• [Exercise goal]
Please restate each line of the data that follows word for word, skipping any image.

[Dataset excerpts]
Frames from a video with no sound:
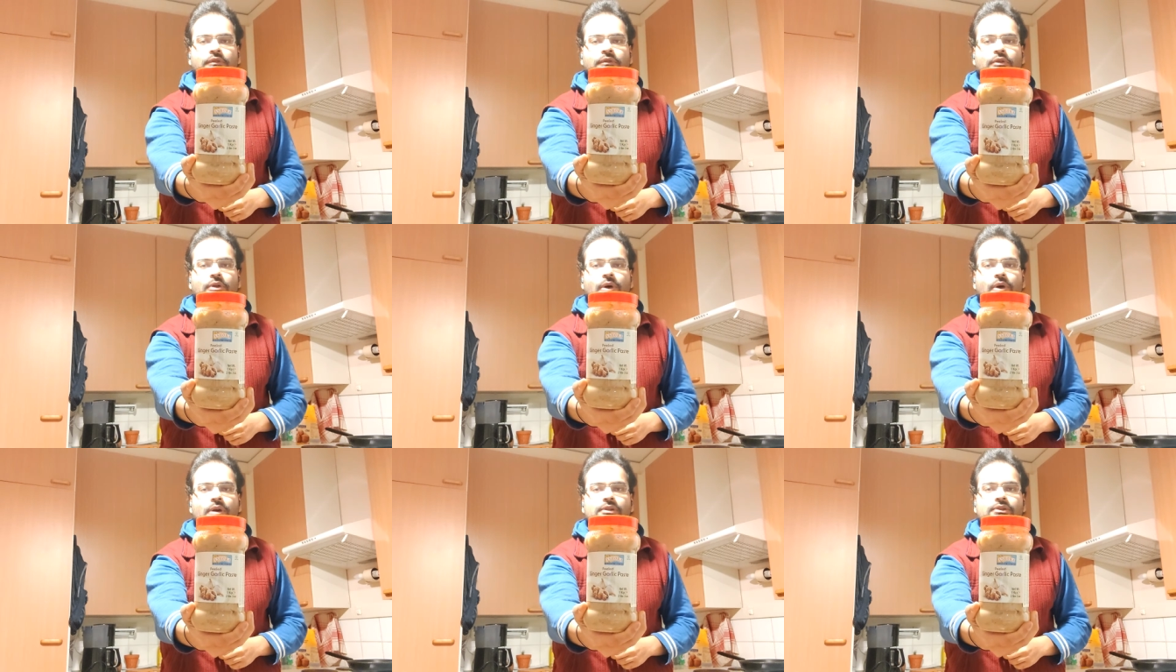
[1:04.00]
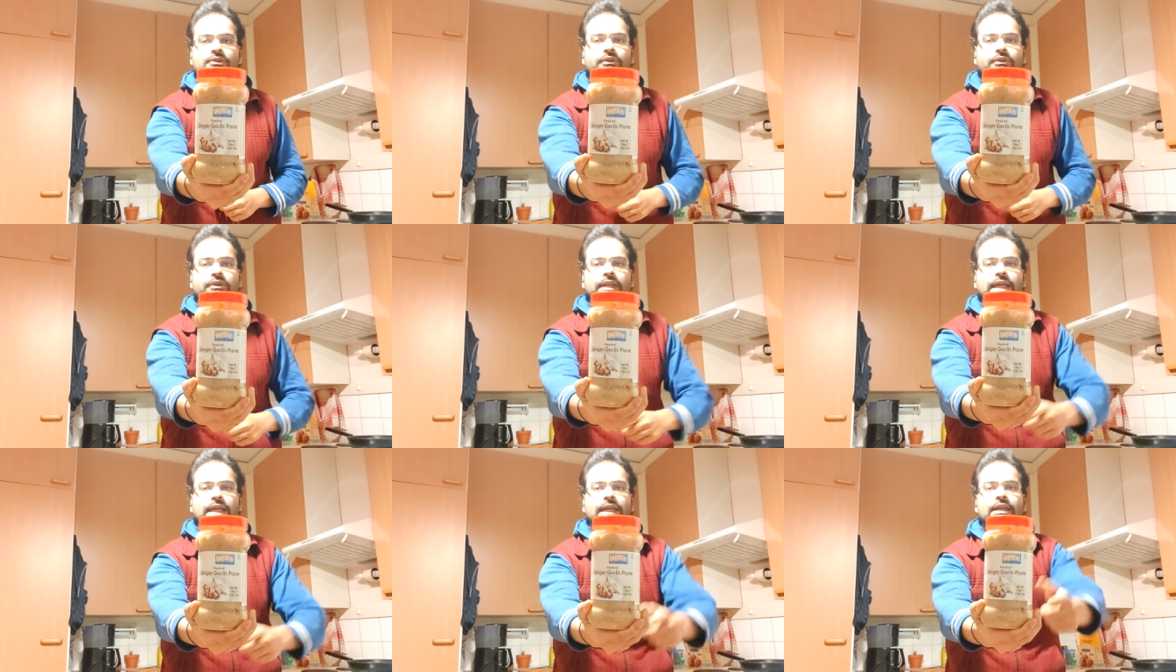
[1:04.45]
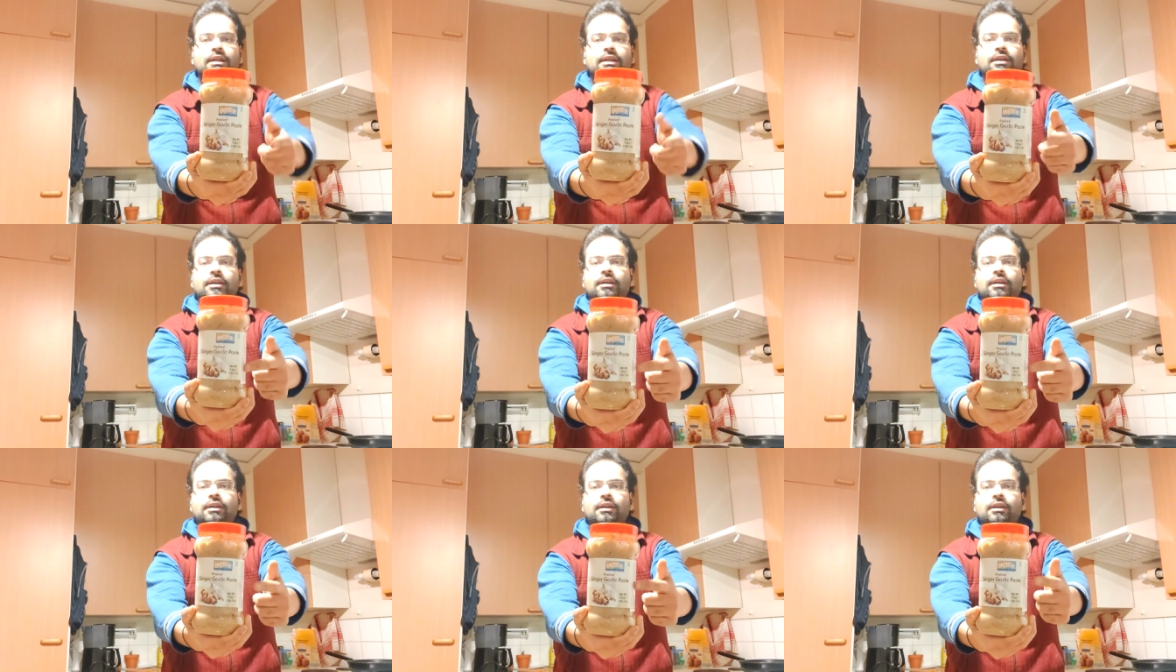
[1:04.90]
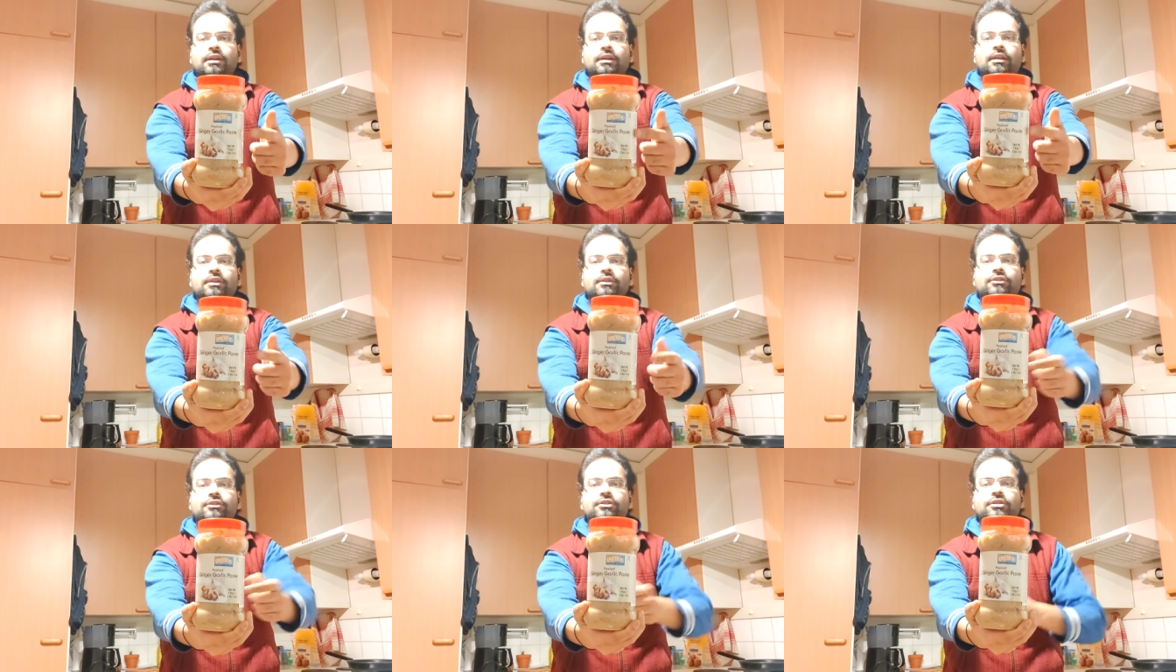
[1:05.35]
we would also need
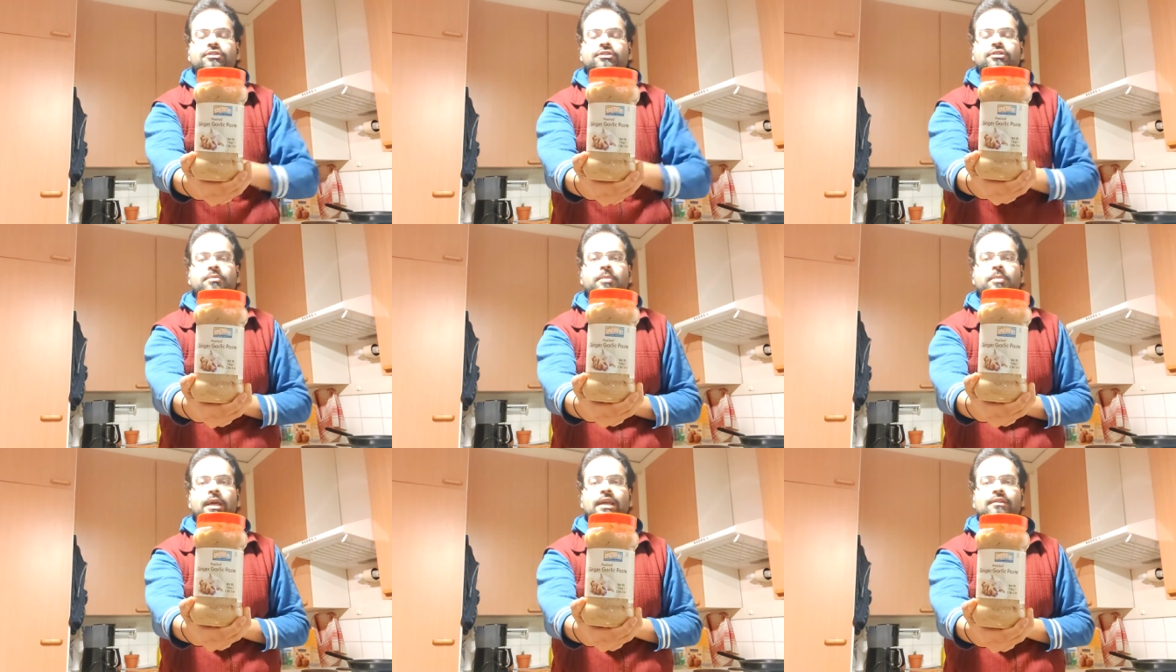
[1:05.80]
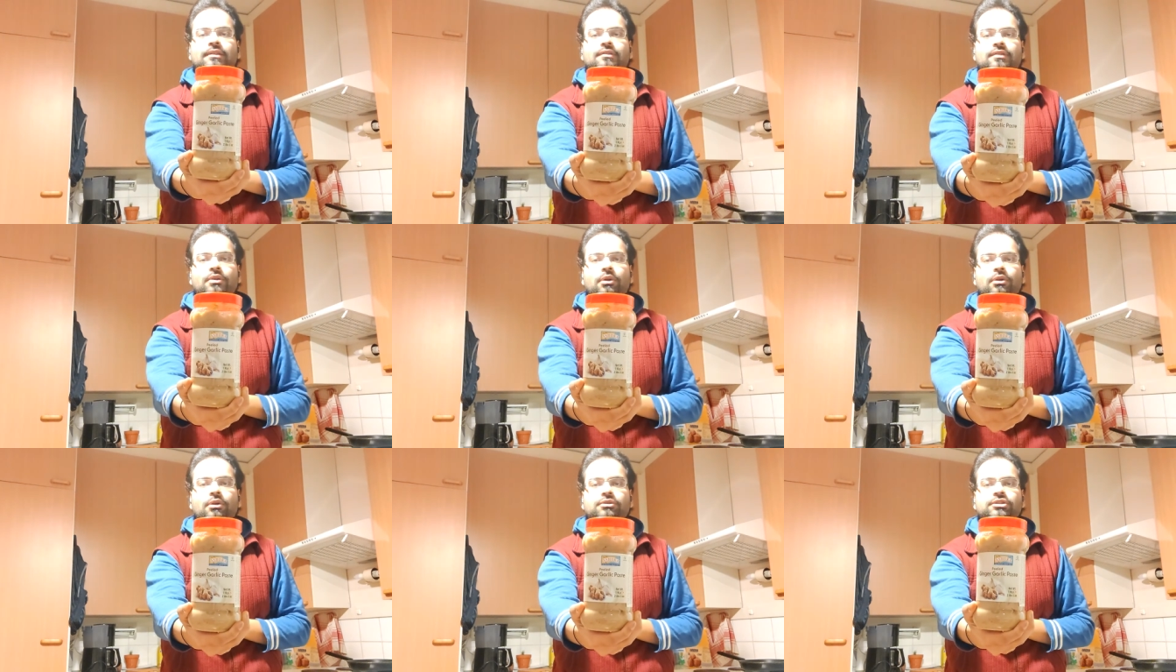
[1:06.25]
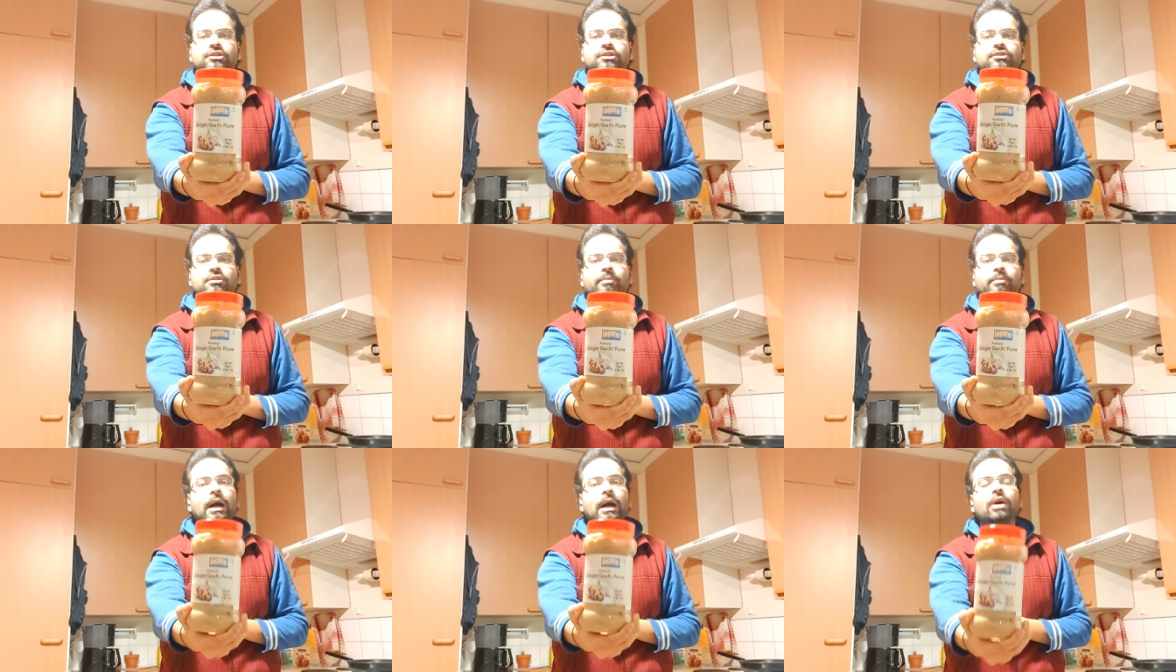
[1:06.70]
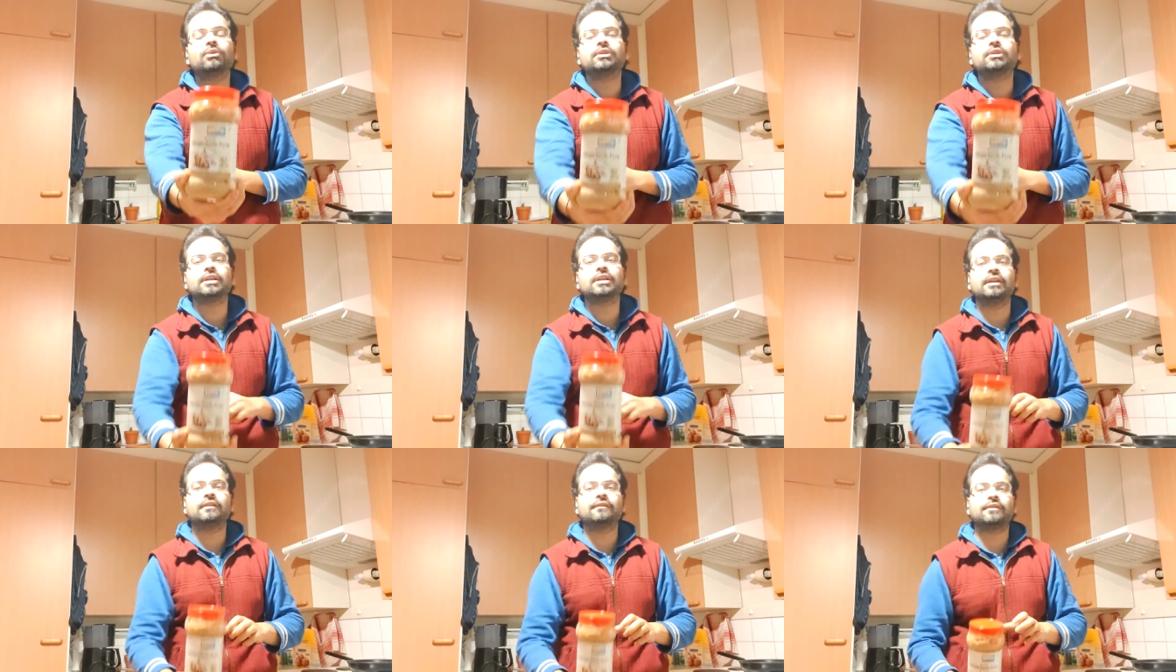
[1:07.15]
ginger paste or ginger
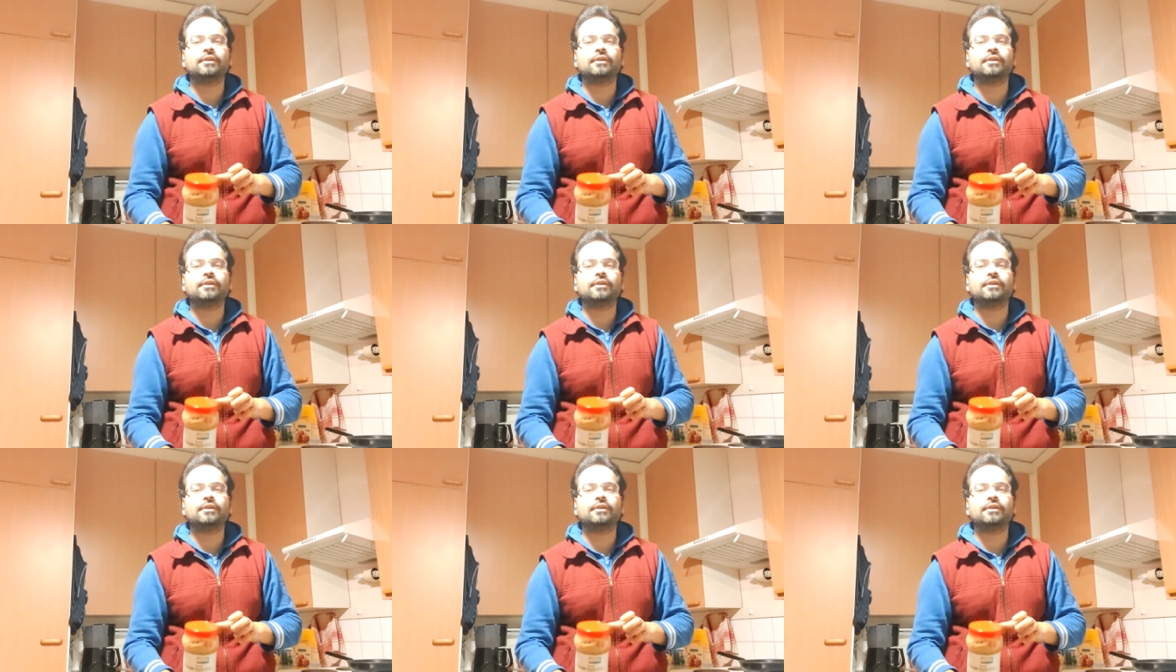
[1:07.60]
powder.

• [Completed exercise]
Frames from a video with no sound:
[1:04.00]
[1:04.45]
[1:04.90]
[1:05.35]
we would also need
[1:05.80]
[1:06.25]
[1:06.70]
[1:07.15]
ginger paste or ginger
[1:07.60]
powder.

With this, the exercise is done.